Figure 1. MMP-9 is a powerful proangiogenic factor acting via release of ECM-sequestered VEGF and FGF-2

MMP-9 is produced as a zymogen and requires activation before exerting its angiogenic activity. Upon activation, MMP-9 enzyme is capable of releasing pro-angiogenic factors such as VEGF and FGF-2, which are sequestered in the ECM. Bioavailable VEGF and FGF-2 bind to the endothelial cells expressing corresponding receptors for the angiogenic factors. Complex formation between angiogenic factors and their tyrosine kinases receptors triggers signal transduction, which in turn leads to the angiogenic switch, involving endothelial cell reorganization and matrix and tissue remodeling.

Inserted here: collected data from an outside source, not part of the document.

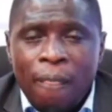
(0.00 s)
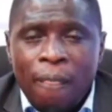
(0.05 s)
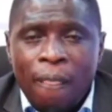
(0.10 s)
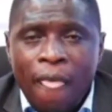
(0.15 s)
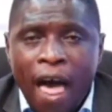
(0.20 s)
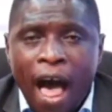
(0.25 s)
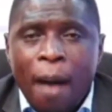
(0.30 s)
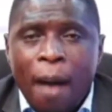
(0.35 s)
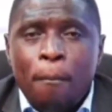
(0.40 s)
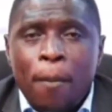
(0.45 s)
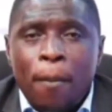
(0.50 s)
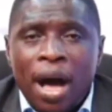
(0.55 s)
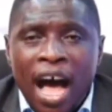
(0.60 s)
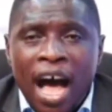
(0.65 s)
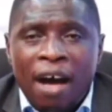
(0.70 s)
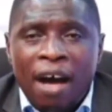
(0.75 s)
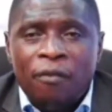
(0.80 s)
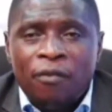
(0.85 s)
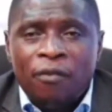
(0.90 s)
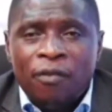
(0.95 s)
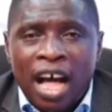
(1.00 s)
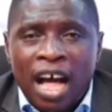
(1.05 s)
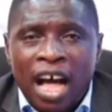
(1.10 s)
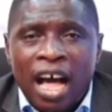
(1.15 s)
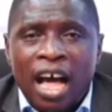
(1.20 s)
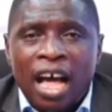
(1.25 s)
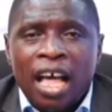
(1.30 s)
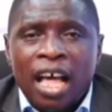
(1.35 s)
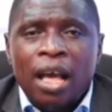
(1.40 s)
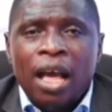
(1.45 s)

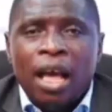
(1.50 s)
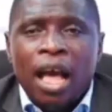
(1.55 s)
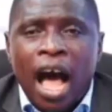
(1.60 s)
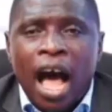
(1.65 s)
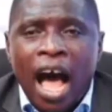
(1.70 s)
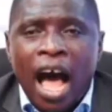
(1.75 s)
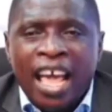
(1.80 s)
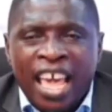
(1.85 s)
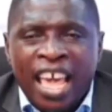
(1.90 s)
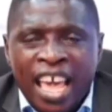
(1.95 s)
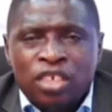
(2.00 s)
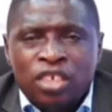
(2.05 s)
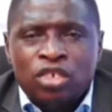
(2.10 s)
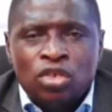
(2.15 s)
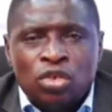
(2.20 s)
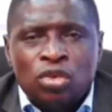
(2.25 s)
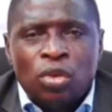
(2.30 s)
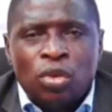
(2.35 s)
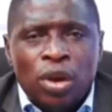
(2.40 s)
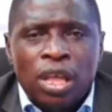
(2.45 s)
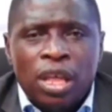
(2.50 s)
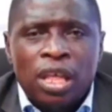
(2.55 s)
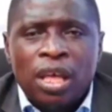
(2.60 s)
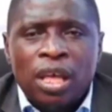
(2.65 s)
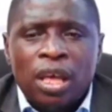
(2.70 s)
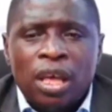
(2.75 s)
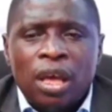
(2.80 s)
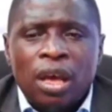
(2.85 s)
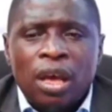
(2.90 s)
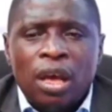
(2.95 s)
a history
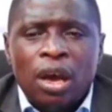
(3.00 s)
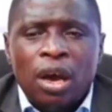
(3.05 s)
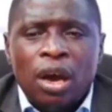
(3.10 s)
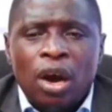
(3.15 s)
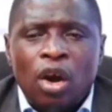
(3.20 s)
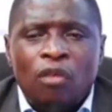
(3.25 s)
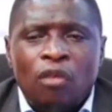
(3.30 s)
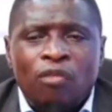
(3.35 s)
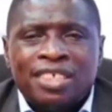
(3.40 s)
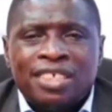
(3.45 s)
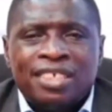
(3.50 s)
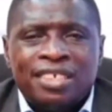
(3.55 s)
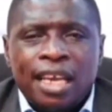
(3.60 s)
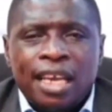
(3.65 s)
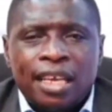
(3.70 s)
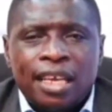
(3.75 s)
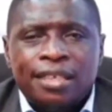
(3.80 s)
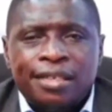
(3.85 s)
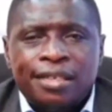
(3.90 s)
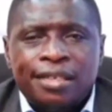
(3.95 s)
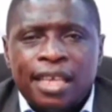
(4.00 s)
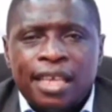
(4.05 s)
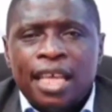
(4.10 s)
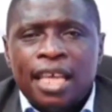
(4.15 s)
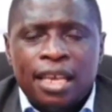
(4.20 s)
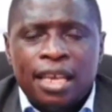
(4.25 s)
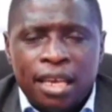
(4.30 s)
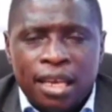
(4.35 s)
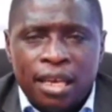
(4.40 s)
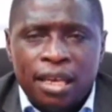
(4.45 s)
of a certain
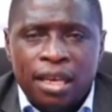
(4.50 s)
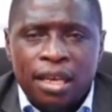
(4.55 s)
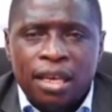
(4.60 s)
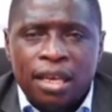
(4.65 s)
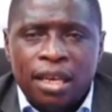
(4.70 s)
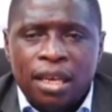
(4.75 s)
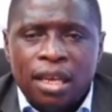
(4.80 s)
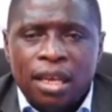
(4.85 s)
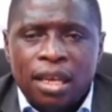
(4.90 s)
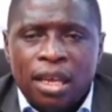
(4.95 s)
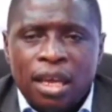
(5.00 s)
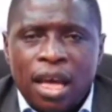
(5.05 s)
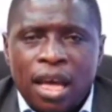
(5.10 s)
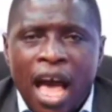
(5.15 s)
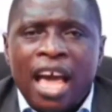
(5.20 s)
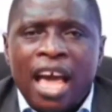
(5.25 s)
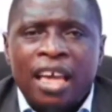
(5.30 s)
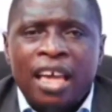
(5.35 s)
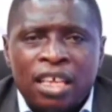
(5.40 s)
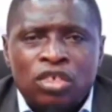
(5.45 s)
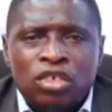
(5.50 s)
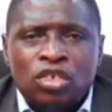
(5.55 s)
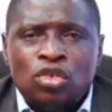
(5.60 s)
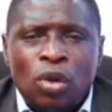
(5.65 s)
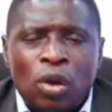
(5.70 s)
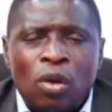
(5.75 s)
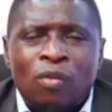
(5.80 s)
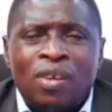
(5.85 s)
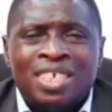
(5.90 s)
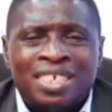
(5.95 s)
sin, a
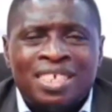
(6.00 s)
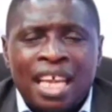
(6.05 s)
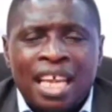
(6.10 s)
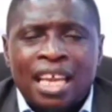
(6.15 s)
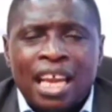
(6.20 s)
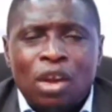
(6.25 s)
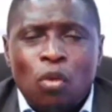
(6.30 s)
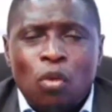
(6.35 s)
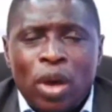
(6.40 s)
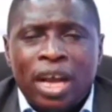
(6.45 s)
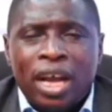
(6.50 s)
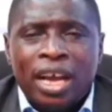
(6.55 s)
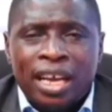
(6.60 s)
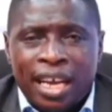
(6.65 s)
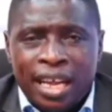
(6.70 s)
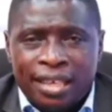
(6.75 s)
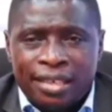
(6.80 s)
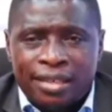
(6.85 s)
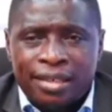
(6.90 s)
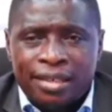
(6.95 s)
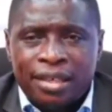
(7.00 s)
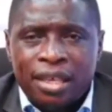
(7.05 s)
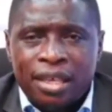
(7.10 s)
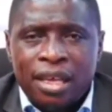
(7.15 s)
history of a certain weakness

Figure 2. Efficient and rapid activation of neutrophil proMMP-9 due to its unique TIMP-free status

Neutrophils synthesize and store MMP-9 in their secretory granules, readily available for release on demand. Since TIMP-1 production in neutrophils is very low or even undetectable, MMP-9 zymogen is released in the TIMP-free form, immediately accessible to proteolytic activation. Therefore, activation of TIMP-free neutrophil MMP-9 is relatively rapid and activated MMP-9 enzyme becomes readily available to trigger the angiogenic switch. In contrast to neutrophils, stimulated monocytes/macrophages and tumors cells synthesize MMP-9 de novo. Usually, induction of MMP-9 is concomitant with an increased expression of TIMP-1 and therefore, MMP-9 zymogen at least partially is complexed with TIMP-1. Complexing with TIMP-1 slows activation of MMP-9 zymogen and makes it relatively inefficient as compared with activation rates of TIMP-free MMP-9. This delayed activation, might make monocyte and tumor-derived MMP-9 less efficient in the induction of angiogenesis.